Write out the lines of the material below exactly, beginning at the line with "[0:02.00-0:03.00]" and stopping after the line with "What the speaker", and leave out the pictures.

• RECORDS FOR THE EXERCISE
--- START ---

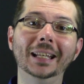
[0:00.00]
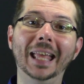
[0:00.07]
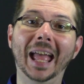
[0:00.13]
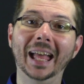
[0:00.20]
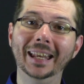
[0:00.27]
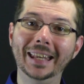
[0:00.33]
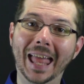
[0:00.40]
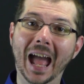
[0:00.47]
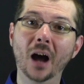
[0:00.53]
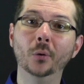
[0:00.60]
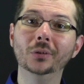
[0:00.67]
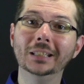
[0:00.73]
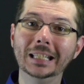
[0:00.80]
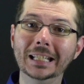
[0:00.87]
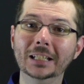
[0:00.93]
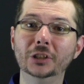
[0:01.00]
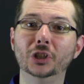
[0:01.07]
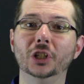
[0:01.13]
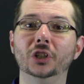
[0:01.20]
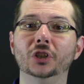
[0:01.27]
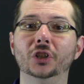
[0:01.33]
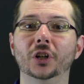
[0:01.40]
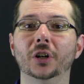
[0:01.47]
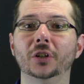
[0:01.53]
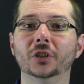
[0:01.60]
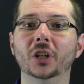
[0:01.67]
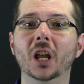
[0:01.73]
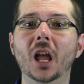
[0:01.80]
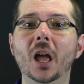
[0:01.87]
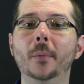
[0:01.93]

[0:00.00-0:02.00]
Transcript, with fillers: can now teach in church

--- END ---
--- START ---

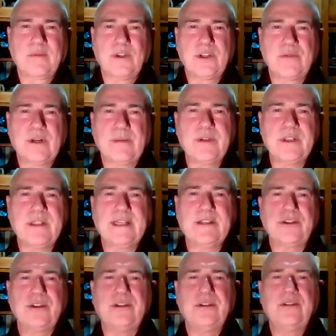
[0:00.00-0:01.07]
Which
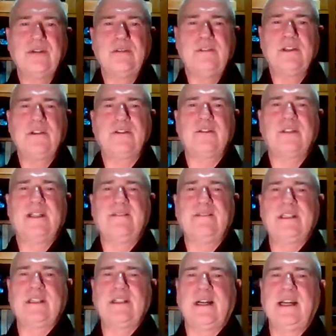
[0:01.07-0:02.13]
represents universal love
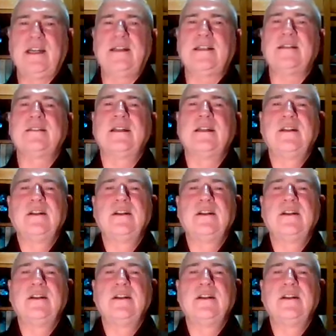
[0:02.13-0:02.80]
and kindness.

--- END ---
--- START ---

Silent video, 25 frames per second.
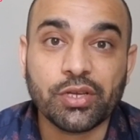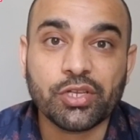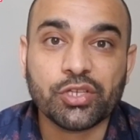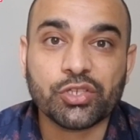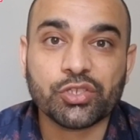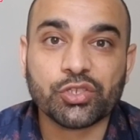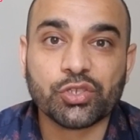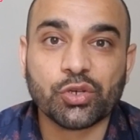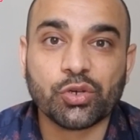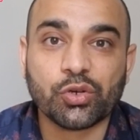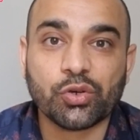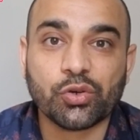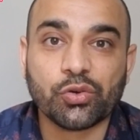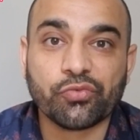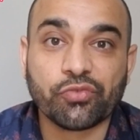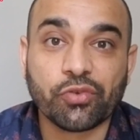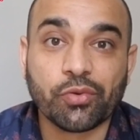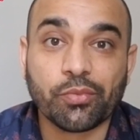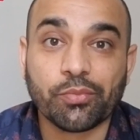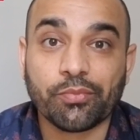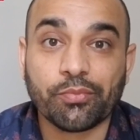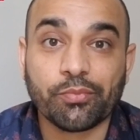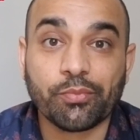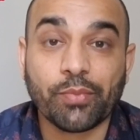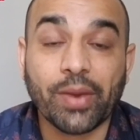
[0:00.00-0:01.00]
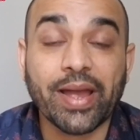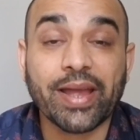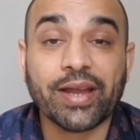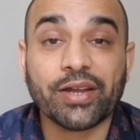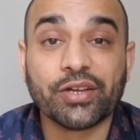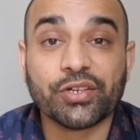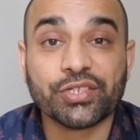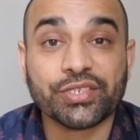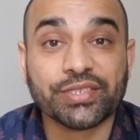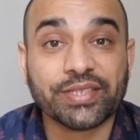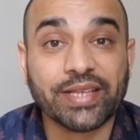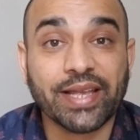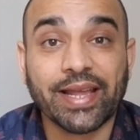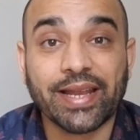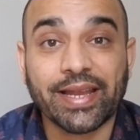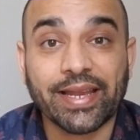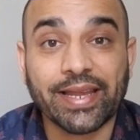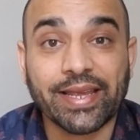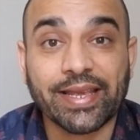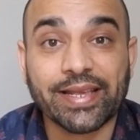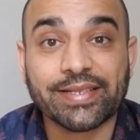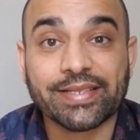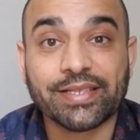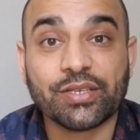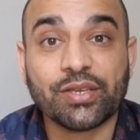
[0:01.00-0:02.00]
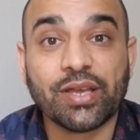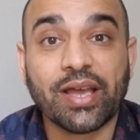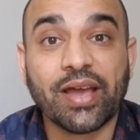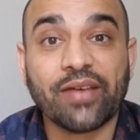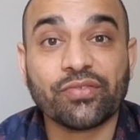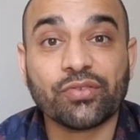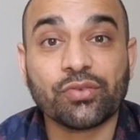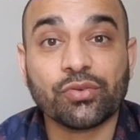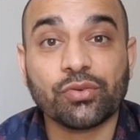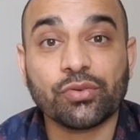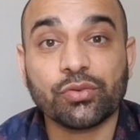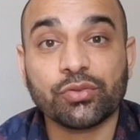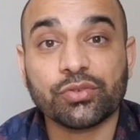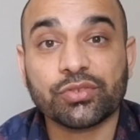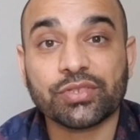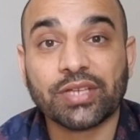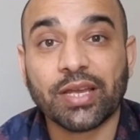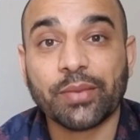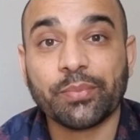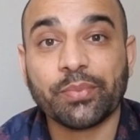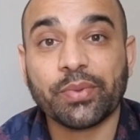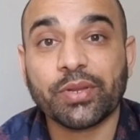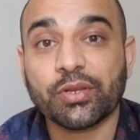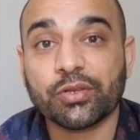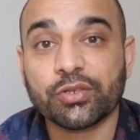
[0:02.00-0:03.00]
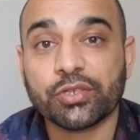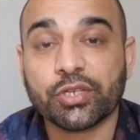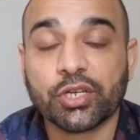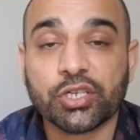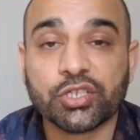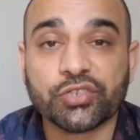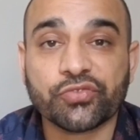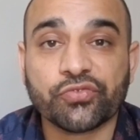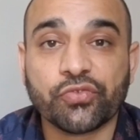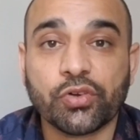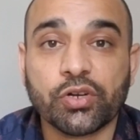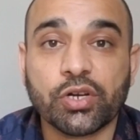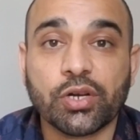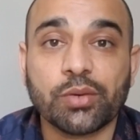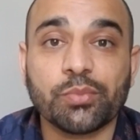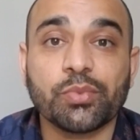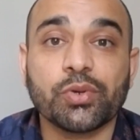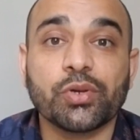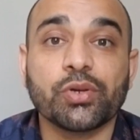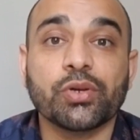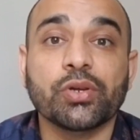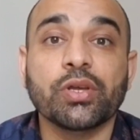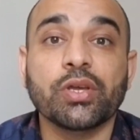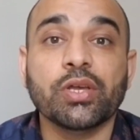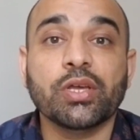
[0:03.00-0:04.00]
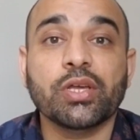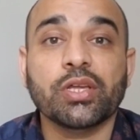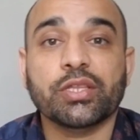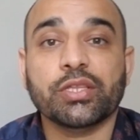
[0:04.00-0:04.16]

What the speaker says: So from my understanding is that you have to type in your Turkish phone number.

--- END ---

• EXERCISE SOLUTION
[0:02.00-0:03.00]
[0:03.00-0:04.00]
[0:04.00-0:04.16]

What the speaker says: So from my understanding is that you have to type in your Turkish phone number.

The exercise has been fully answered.